**Problem to solve:**
Without including any picture, copy the entries that follow word for word.

**Task material:**
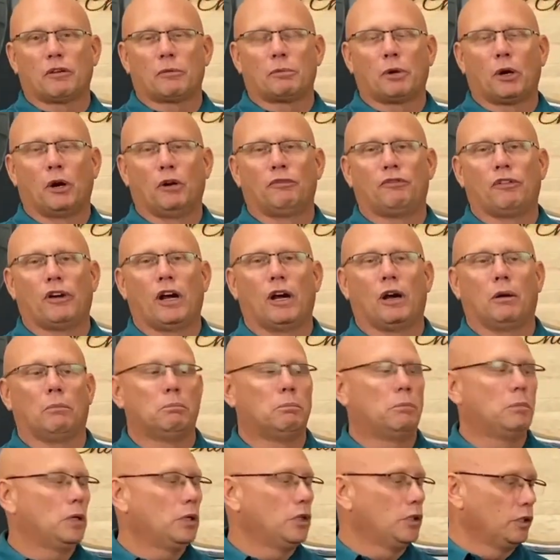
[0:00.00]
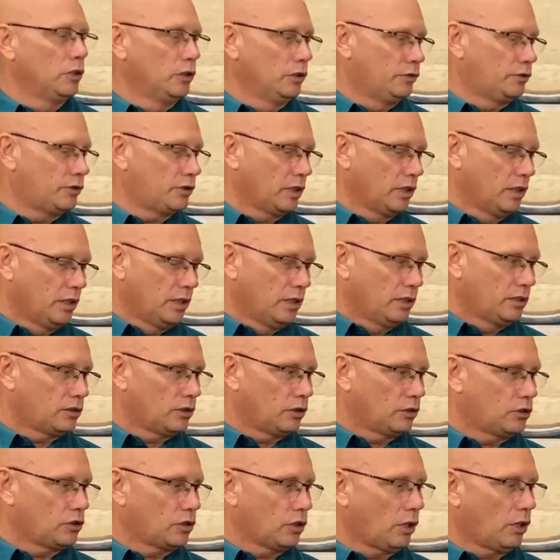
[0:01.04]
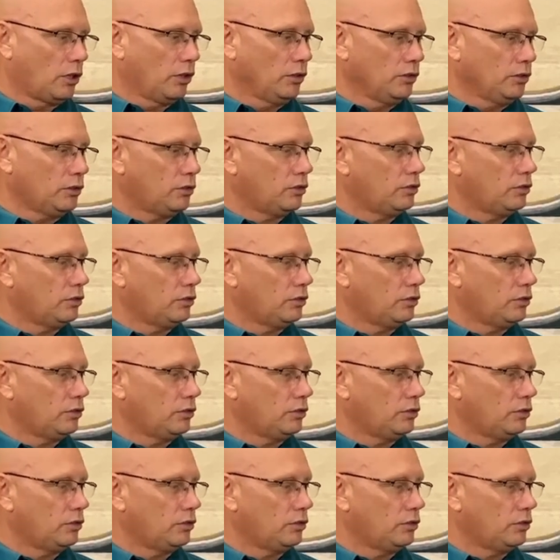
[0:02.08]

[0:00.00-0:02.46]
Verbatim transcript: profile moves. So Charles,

**Written solution:**
[0:00.00]
[0:01.04]
[0:02.08]

[0:00.00-0:02.46]
Verbatim transcript: profile moves. So Charles,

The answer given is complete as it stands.